Stützen der Gesellschaft

Stützen der Gesellschaft

Leben, Bildung, Torten und sozialunverträgliches Spätableben unter Stuck und Kronleuchtern.

Mit Untertanen reden

Früher gehörte in Bayern das ganze Land der einzigen echten Partei. Dann war es so, dass das Dorf der Partei gehörte, und in den Städten andere auch waren. Irgendwann vderlor man die Kontrolle über die Städte. Und wenn man jetzt als Parteikönig so über die Dörfer fährt, kann einen schon der Verdacht beschleichen, dass man auch hier nicht mehr unumschränkter Herrscher ist

Da Mensch is guad owa d’Leid san schlechd

Jetzt stellen Sie sich einmal vor, Sie sind Bayerische Oberschicht. Also jetzt nicht so wie der Autor, dessen Familie seit vielen Generationen in einer kleinen, dummen und reichen Stadt davon lebt, aus unwirtlichen Fremde und kargen Dorfbewohnern blühende Immobilienlandschaften zu züchten, sondern die andere Elite. Die auf dem Dorf, das traditionell einen König hat. Früher war das der reichste Bauer, inzwischen kann es aber auch der Chef der Volksbank sein, der regional führende Bioabfallentsorger, der Landmaschinenvermieter, oder der Gewerbegebietsverwalter. Die Geschäfte laufen monopolartig, jeder kennt und grüsst einen, wie schon die letzten 5 Generationen auch, und weil der Nachwuchs nicht mehr Pfarrer werden will und schon ein Arzt in der Familie ist, wird er halt Abgeordneter bei der Staatspartei, weil: Bürgermeister ist schon ein Angestellter, den kann man nicht einfach so davonjagen.

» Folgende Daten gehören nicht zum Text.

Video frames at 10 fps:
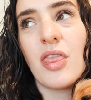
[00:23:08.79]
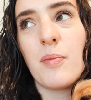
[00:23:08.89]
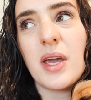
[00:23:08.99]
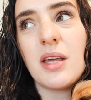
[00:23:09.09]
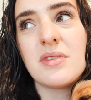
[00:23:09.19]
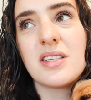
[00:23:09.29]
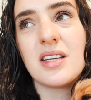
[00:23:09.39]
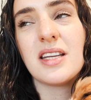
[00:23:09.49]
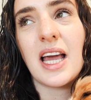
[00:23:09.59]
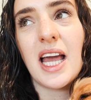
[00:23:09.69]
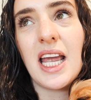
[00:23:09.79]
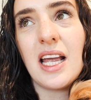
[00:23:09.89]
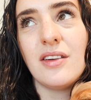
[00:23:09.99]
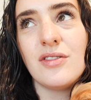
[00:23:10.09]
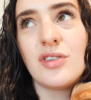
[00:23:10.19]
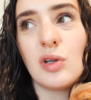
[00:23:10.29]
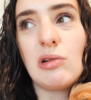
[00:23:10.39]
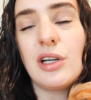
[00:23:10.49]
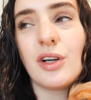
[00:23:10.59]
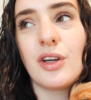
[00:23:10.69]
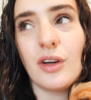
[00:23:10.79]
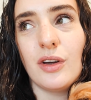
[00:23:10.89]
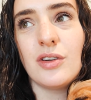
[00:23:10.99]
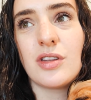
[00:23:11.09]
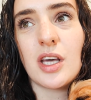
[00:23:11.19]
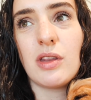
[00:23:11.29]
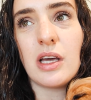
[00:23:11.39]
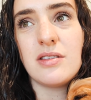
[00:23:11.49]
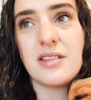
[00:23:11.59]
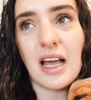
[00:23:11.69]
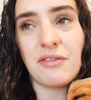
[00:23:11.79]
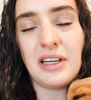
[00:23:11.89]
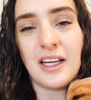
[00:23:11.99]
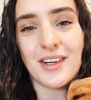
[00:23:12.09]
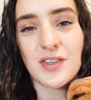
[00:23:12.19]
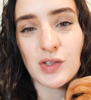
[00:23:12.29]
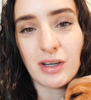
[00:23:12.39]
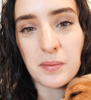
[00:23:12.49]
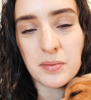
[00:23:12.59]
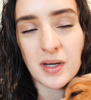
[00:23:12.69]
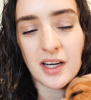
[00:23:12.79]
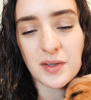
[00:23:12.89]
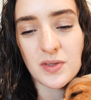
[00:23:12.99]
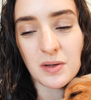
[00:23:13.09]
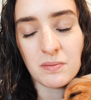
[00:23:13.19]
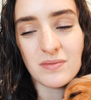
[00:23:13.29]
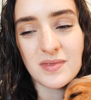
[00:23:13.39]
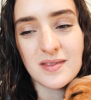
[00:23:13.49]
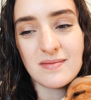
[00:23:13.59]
The beams today do look good, though there definitely are drip marks, which I'm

Und so wäre eigentlich alles in bester Ordnung, wenn nicht gerade viele Leute die anderen wählten, obwohl sie doch dem König unterstehen. Der eigene Kusah 2. Grades aus dem Städtererzweig ist zwar bei einer grossen Qualitätszeitung, aber was der schreibt, ist auch nicht nett und das, was man aus dem Heimatblatt sonst so kennt. Der Bundespräsident stellt sich auch noch hin und sagt, dass de Greana Bazi mit ihrer Basis sehr viel besser könnten, als Sie und Ihre Partei, die doch Basis und Leitung und überhaupt alles in einem ist, wo alle das gleiche denken und wollen und man doch gar nicht darüber reden muss. Es is wias is, sagt man hier, owa wias is is a nix Gscheids, im Moment.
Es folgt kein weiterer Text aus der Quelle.